Ungläubig blickt Amy Baserga (21) auf ihren Sieges-Scheck. Die sonst so redegewandte Einsiedlerin ringt nach Worten. «Ich bin sprachlos.» Die Ernennung zur Sporthilfe-Nachwuchssportlerin des Jahres 2021 geht ihr sichtlich nahe.
Einige Minuten später ist der Redefluss zurück, die Gedanken sortiert. «Mit diesem Titel habe ich nie gerechnet», erzählt sie gegenüber Blick. «Im Tiefstapeln bist du bereits Weltklasse», entgegne ich der ersten Schweizer Doppel-Weltmeisterin auf der höchsten Juniorenstufe und Gewinnerin der Auszeichnung «SRF 3 Best Talent» an den Sport Awards 2021.
Fans entscheiden Kopf-an-Kopf-Rennen
Lachend verneint sie meine Behauptung, holt tief Luft und erklärt ihre Situation: «Ich leide seit einiger Zeit an einer Mittelohrentzündung. Im Vorfeld des Anlasses konnte ich deshalb nur einen einzigen Social-Media-Post absetzen, um meine Fans zum Abstimmen zu animieren.» Die Krankheit hindert sie auch an einer Teilnahme an der Schweizermeisterschaft an diesem Wochenende.

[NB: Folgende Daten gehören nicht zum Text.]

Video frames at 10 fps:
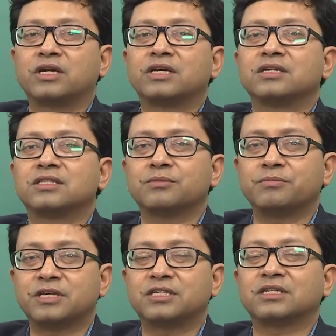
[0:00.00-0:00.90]
is the
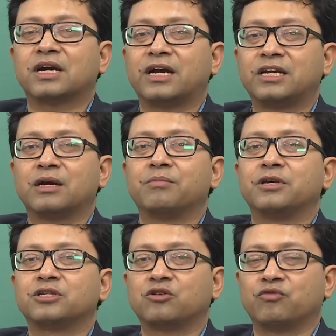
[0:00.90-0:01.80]
basic idea
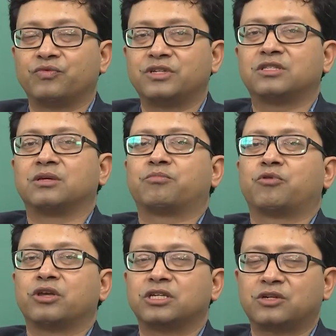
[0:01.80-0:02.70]
based on which the
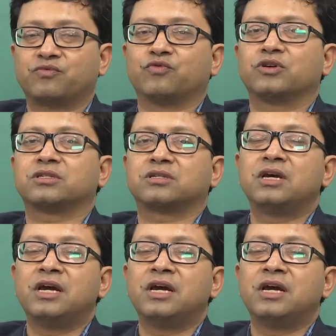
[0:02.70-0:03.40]
project was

Dafür haben andere aus ihrem Umfeld an der Werbe-Front gewirbelt – mit Erfolg. Letztlich sind es die Fans, die das Kopf-an-Kopf-Rennen gegen Leichtathletin Ditaji Kambundji (19) entscheiden.
Das Risiko zahlt sich aus
Ein weiterer Meilenstein in einer Karriere, die vor zwei Jahren aufgrund eines unkonventionellen Entscheides so richtig lanciert wurde. Die Einsiedlerin brach ihre KV-Lehre ab. «Ich hatte neben dem Training keine Zeit dafür.» Seither reiht sie einen Erfolg an den nächsten. Darf Weltcup-Luft schnuppern, verbucht die ersten Punkte und wird zu einer festen Grösse im Schweizer Biathlon-Team.
Auf dem Weg an die Weltspitze kommen die 12'000 Schweizer Franken von der Sporthilfe natürlich gerade recht: «Ich werde es auf jeden Fall in den Sport investieren.» Das muss nicht nur biathlonspezifisch sein: «Vielleicht gibt es auch ein neues Velo.» Soweit so normal.

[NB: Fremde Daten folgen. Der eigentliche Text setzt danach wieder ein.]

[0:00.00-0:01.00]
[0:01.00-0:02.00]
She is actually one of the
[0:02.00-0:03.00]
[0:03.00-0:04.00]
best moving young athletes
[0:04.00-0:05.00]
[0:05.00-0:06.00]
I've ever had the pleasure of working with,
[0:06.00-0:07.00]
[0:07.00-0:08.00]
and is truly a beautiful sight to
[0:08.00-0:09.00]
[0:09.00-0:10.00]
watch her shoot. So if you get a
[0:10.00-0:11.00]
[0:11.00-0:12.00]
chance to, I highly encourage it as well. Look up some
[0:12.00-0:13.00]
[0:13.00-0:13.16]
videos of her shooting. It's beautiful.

Dachdecker und Hobby-Bauer?
Kurioser fällt die Antwort bei Skifahrer Fadri Janutin (22) aus, der sich den Titel als Nachwuchssportler des Jahres 2021 gesichert hat. «Ein grosser Teil wird in meinen Stall fliessen.» Der Technik-Spezialist ist gelernter Dachdecker, und jetzt auch noch Hobby-Bauer? Mit einem Schmunzeln löst er die Geschichte auf: «Dort befindet sich mein Fitnessraum. Ein paar neue Geräte würden sicher nicht schaden – ein klassisches Upgrade.»

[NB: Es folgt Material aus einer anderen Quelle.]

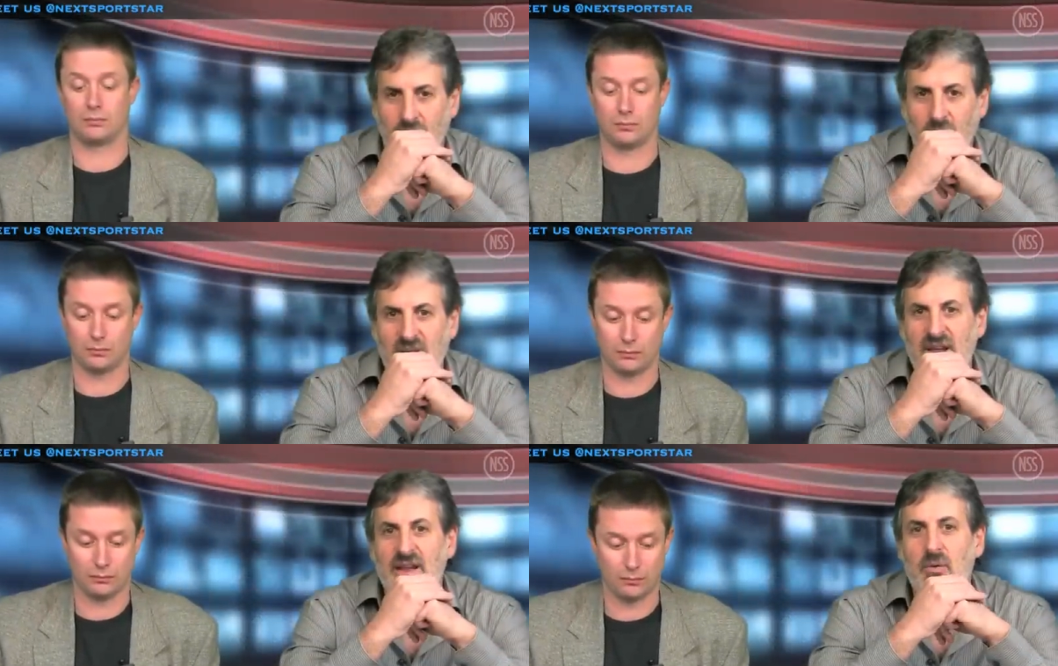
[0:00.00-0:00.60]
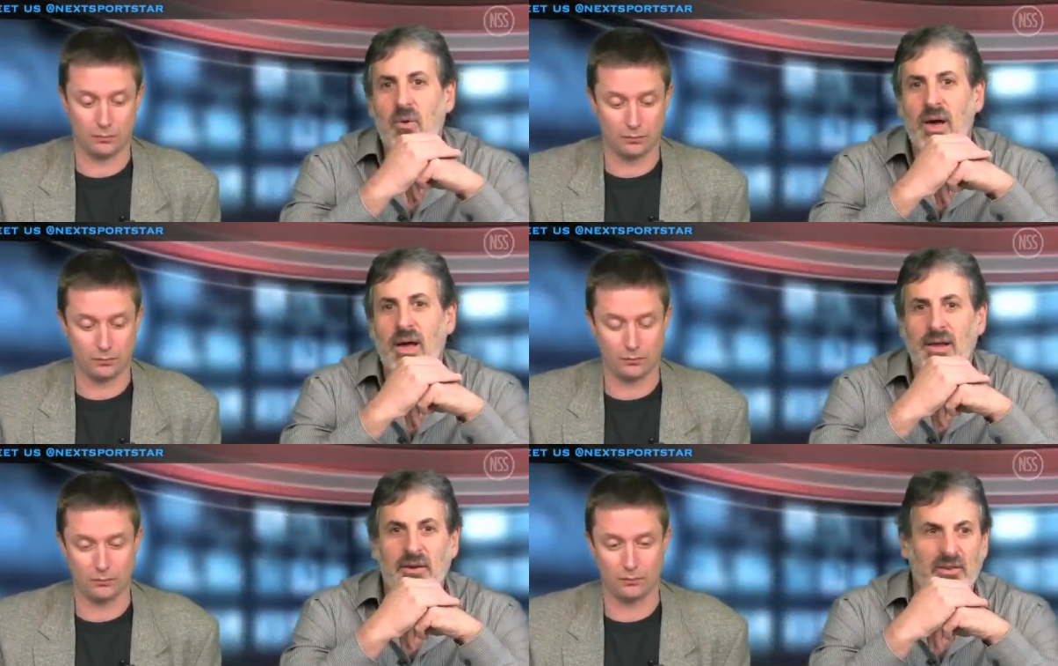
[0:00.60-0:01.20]
Speaker 1: would in any
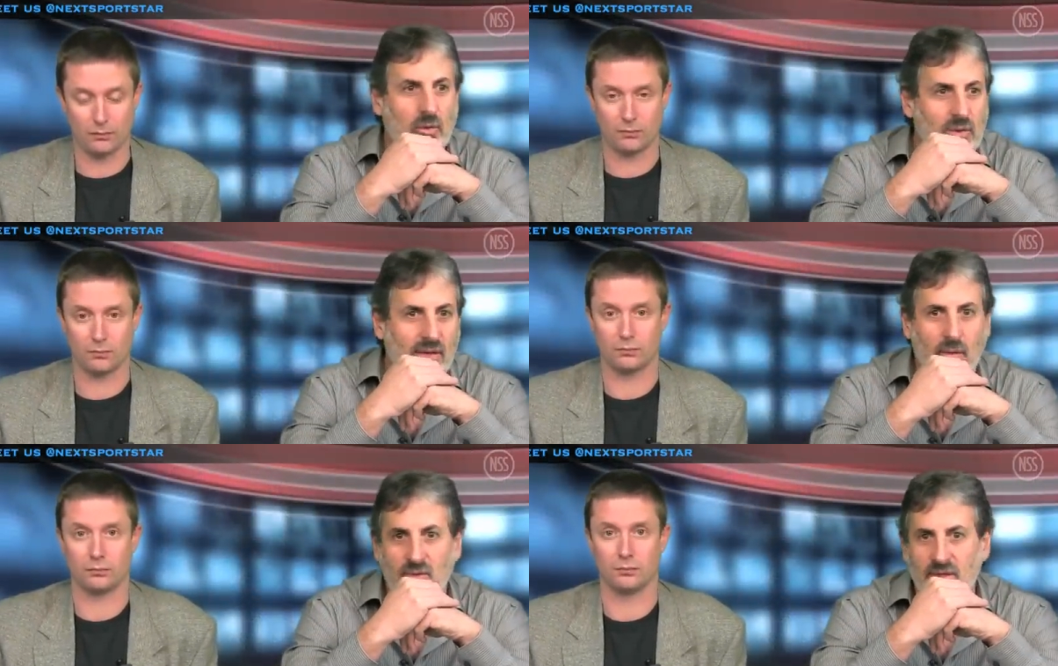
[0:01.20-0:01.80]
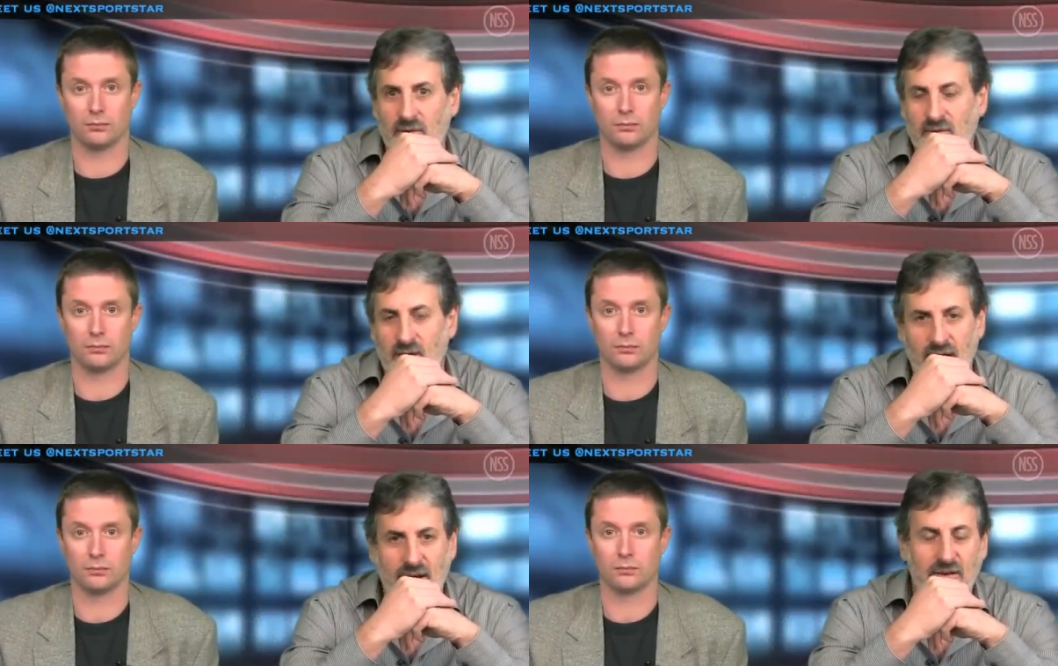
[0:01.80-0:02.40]
way, he's doing that without
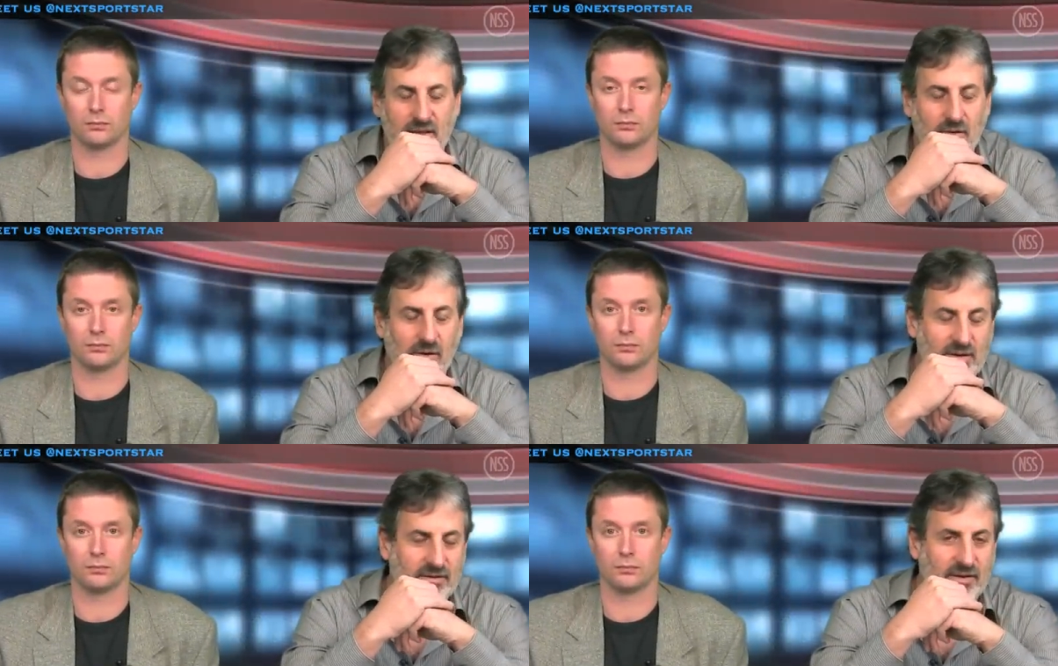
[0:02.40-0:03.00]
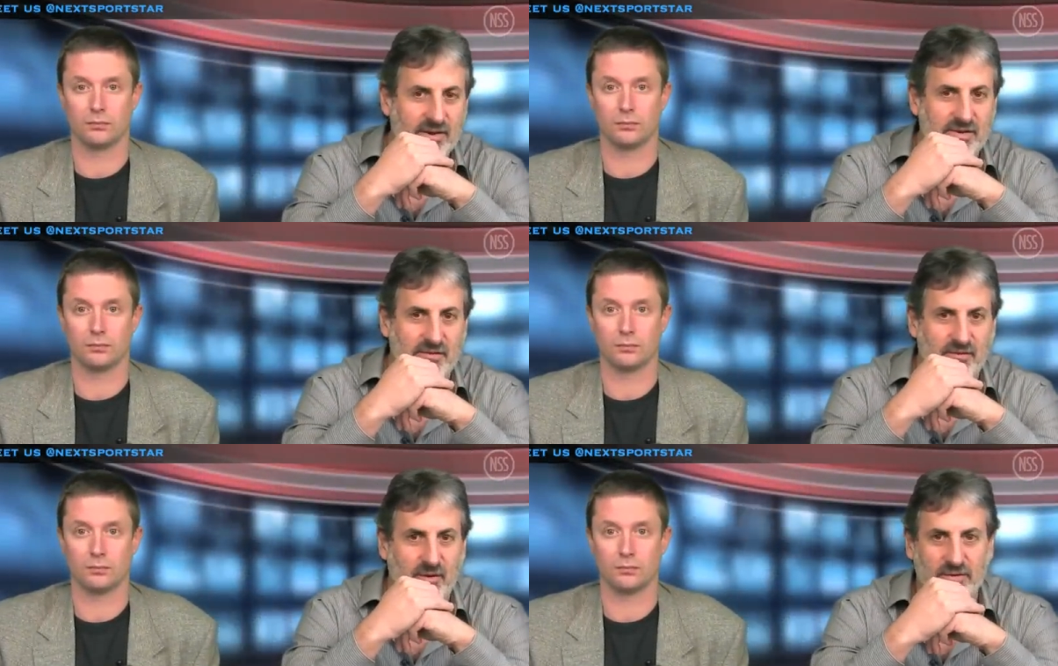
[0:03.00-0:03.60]
talking to the
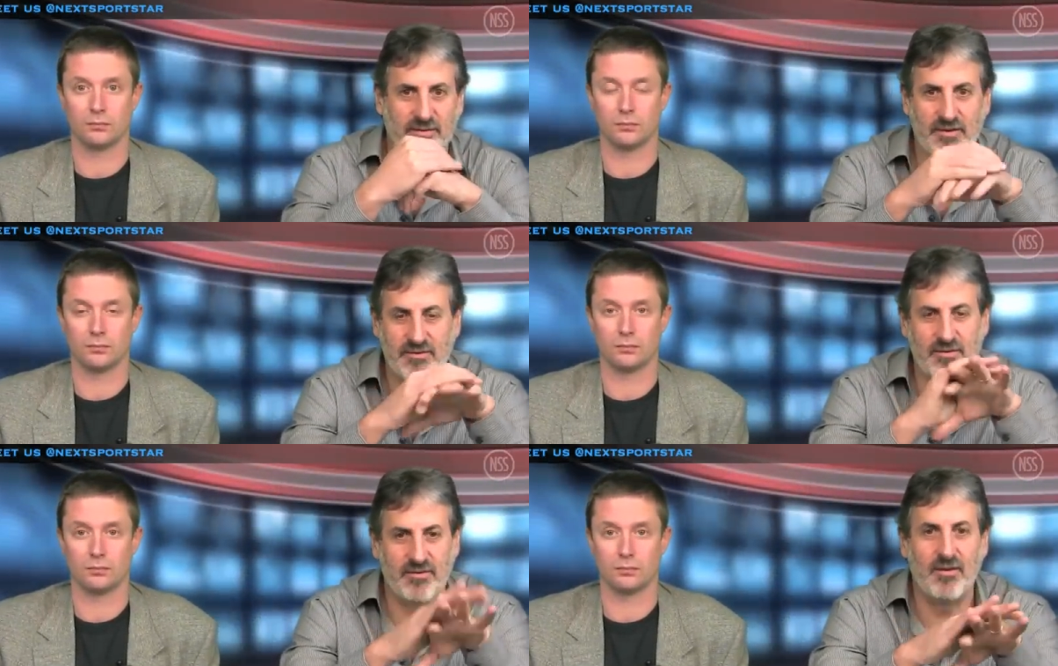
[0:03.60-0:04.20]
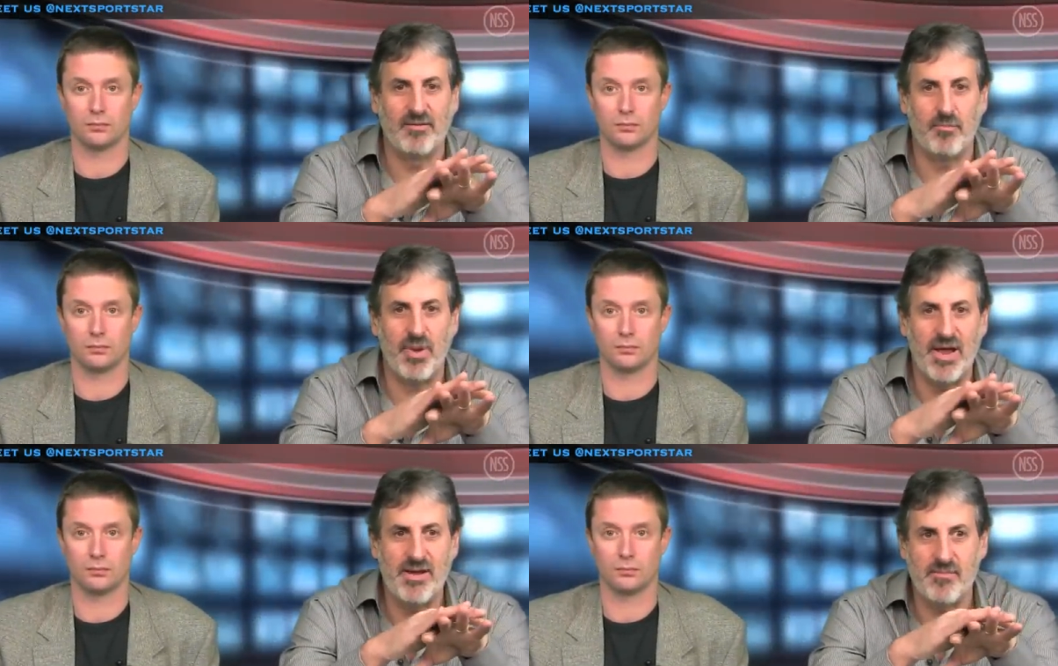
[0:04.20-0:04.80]
organization first. That's just his
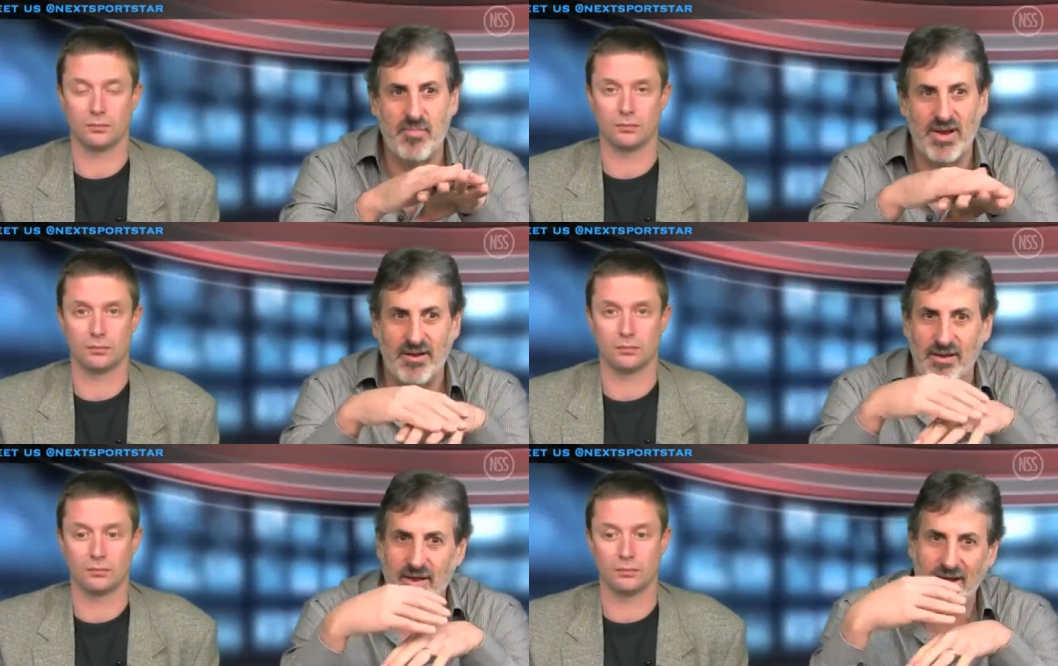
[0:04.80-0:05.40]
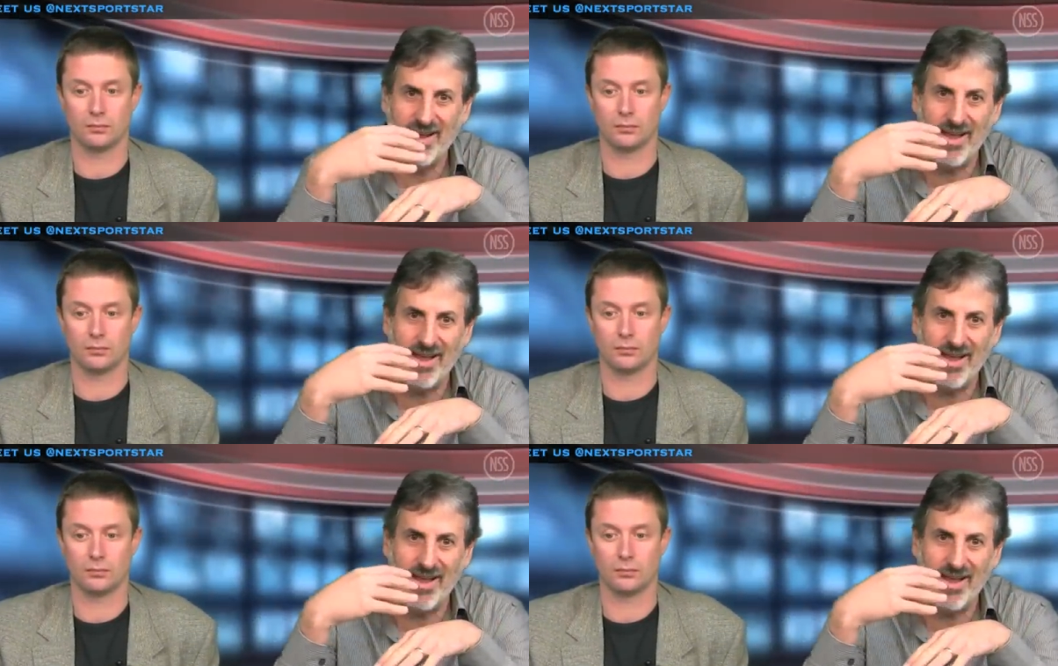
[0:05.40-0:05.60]
opinion, but it, in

Während die Einzelathleten das gesamte Preisgeld für sich beanspruchen dürfen, werden die Geldscheine beim Nachwuchsteam des Jahres, das 15'000 Schweizer Franken erhält, sauber aufgeteilt. Ein grosses Fest liegt für die vier Ruderinnen Olivia Roth (18), Thalia Ahumada (18), Nicole Schmid (18), Lina Kühn (18) aber nicht drin – die Saisonvorbereitung ruft: «Morgen (am Samstag Anm. d. Red.) ist ganz normal wieder Training.» Sich auf den Lorbeeren auszuruhen, ist keine Option.